With all the men gone or asleep, the cleaning-up was left to women and children: my mother, Aunt Laura, Uncle Joey and me.  Art Mooney and his Orchestra continued on with “If I knew you were coming Id’ve baked a cake, baked a cake, baked a cake.” As we scraped and washed the dishes Uncle Joey and I would sing out the refrain: “Howdya do, Howdya do, Howdya do?" Michael sat on the kitchen floor getting in all our way coloring in his Mickey Mouse book till Aunt Laura gave him a good kick that whirled  him into Uncle Eddie's bedroom. Grandma didn't help out since she did all the cooking, She went to the brightly lit front sun room which was all windows hung out with Irish Lace curtains and filled with jade and "mother-in-law tongue" plants.. She sat in her rocking chair and prayed the rosary, murmuring like a Tibetan monk; eyes closed looking up in a Bernini pose of St. Teresa ecstasy - "Hail Mary of grace, the Lord is with thee..."


 

Aunt Laura removed the crochet overlay from the Dining Room table. The patterns left behind now looked like a tapestry camouflage mottled with brown gravy stains, blood red cranberry bullet wounds, crumbs of war and gangrenous vegetable smears. A smaller art deco cloth was laid over it all, hiding the skirmish. Uncle Joey put the trash out in that ever present garbage can on the other side of the kitchen swinging door.
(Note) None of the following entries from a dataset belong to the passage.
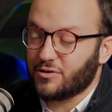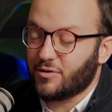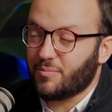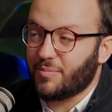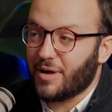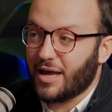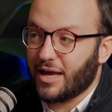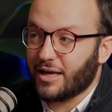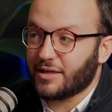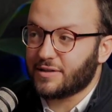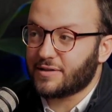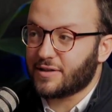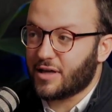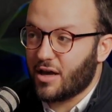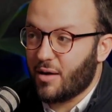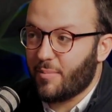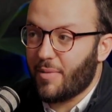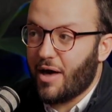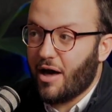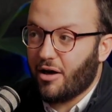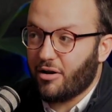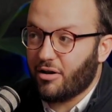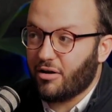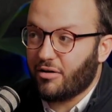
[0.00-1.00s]
banks come
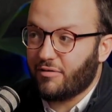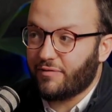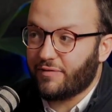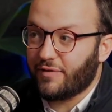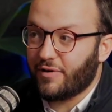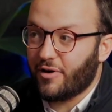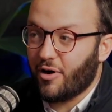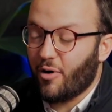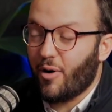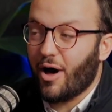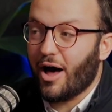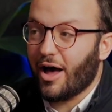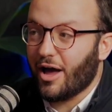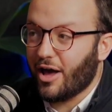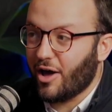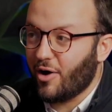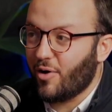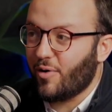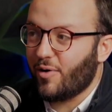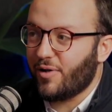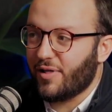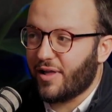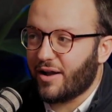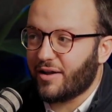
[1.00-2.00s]
out of Ohio
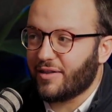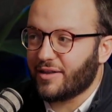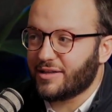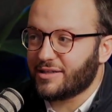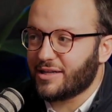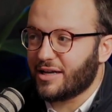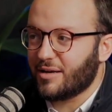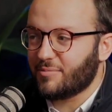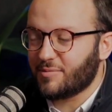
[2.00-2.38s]
a lot of the time.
The whistling of the teapot signaled dessert was ready. Dessert was a ladies delicacy served only with A&P Tea, never coffee. Those of us veterans, who were left, circled the pies, nuts and a large cornucopia display of fruit. Everybody had a piece of each pie topped with a dollop of freshly made whip cream. Grandma used Carnation Evaporated Milk in her tea, a vestige of the Great Depression and war rationing. She would pour the hot, hot tea from her cup onto the saucer as she blew across the top to cool it down before sipping. No one ever ate the fruit while I made a mess cracking open the walnut shells. Grandma opened up her bottle of favorite liqueur, Cherry Heering Brandy. She gave me sip from a rose colored cordial glass. I puckered my face up since it tasted like Smith Brothers cherry cough syrup.
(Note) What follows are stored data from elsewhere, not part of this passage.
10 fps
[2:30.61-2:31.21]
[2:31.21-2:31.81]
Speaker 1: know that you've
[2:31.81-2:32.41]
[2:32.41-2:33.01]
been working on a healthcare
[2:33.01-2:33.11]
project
The piercing cry of baby sister Karen from the bedroom waking up to be fed startled us all out of our tryptophan drugged state. Her cry was like the factory whistle signaling it was time to go. Grandma never gave us any leftovers. They were always kept for the return of her prodigal sons later that night. There were polite hugs all around but nary a kiss from my colder Polish border side of the family. We all slept on the way home as Dad somehow stayed awake and got us back to 10th Street. There was parking on the right side of the street right in front our place so my father wouldn't have to get up early the next morning and move the car.

 

Uncle Joey

 

Later that night in my pajamas, I watched for the first time on CBS “The Wizard of Oz” in glorious black and white. It wasn’t till my Uncle Joey took me the following month to the Sander’s Movie Theatre off of Park Circle on Prospect Park that I realized that when Dorothy opened the door when she was dropped in Oz that the rest of the film was ablaze in lollipop candy, eye-popping Technicolor.
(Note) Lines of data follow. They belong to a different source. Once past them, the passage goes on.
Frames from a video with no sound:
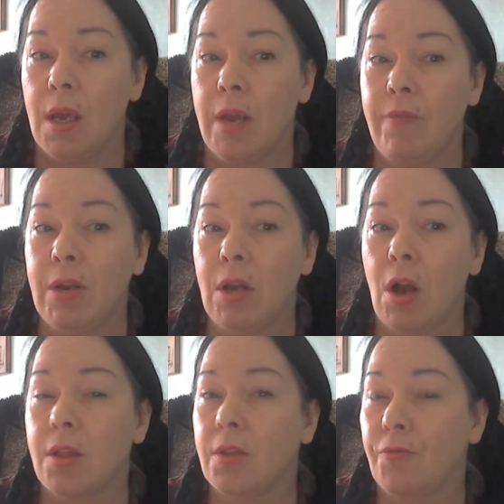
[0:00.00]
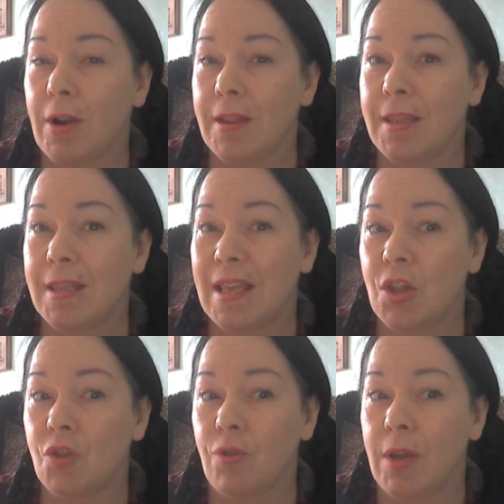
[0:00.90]
in regards to France's
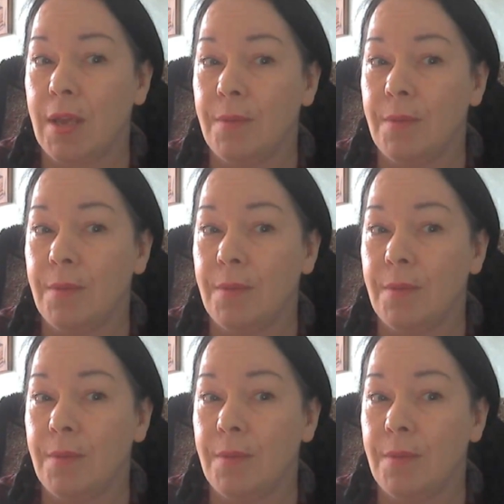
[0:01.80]
history,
I identified with Dorothy longing to be “Somewhere Over the Rainbow.” But like the movie running backwards, I was living in the neon lit OZ of New York City. Little did I know that I was soon to be dropped down in Newburgh the following year in 1958, opening the door however onto the drab gray dull florescent existence of suburbia. After our move upstate, visiting either of my grandmothers for Sunday or Holiday dinners would become a thing of the past. There would be no more movies with Uncle Joey or going door-to-door on Ragamuffin Day. There would be no more singing around the Hi-F - real four-leaf clovers now in our backyard that I would hate to mow.

Dorothy went back to Kansas after clicking her heels three times. "There's no place like home, there's no place like home." New York City was my home. Why would Dorothy ever want to leave Oz and go back to the sepia drabness of the farm? In anxiety I bit my nails and I tasted some chocolatety burnt cork under my fingernail left over from the morning and my not thorough washing up. I grabbed an O’Henry bar from my day’s big stash that i had hid under my bed. "Anything f' Thanksgiv'n?"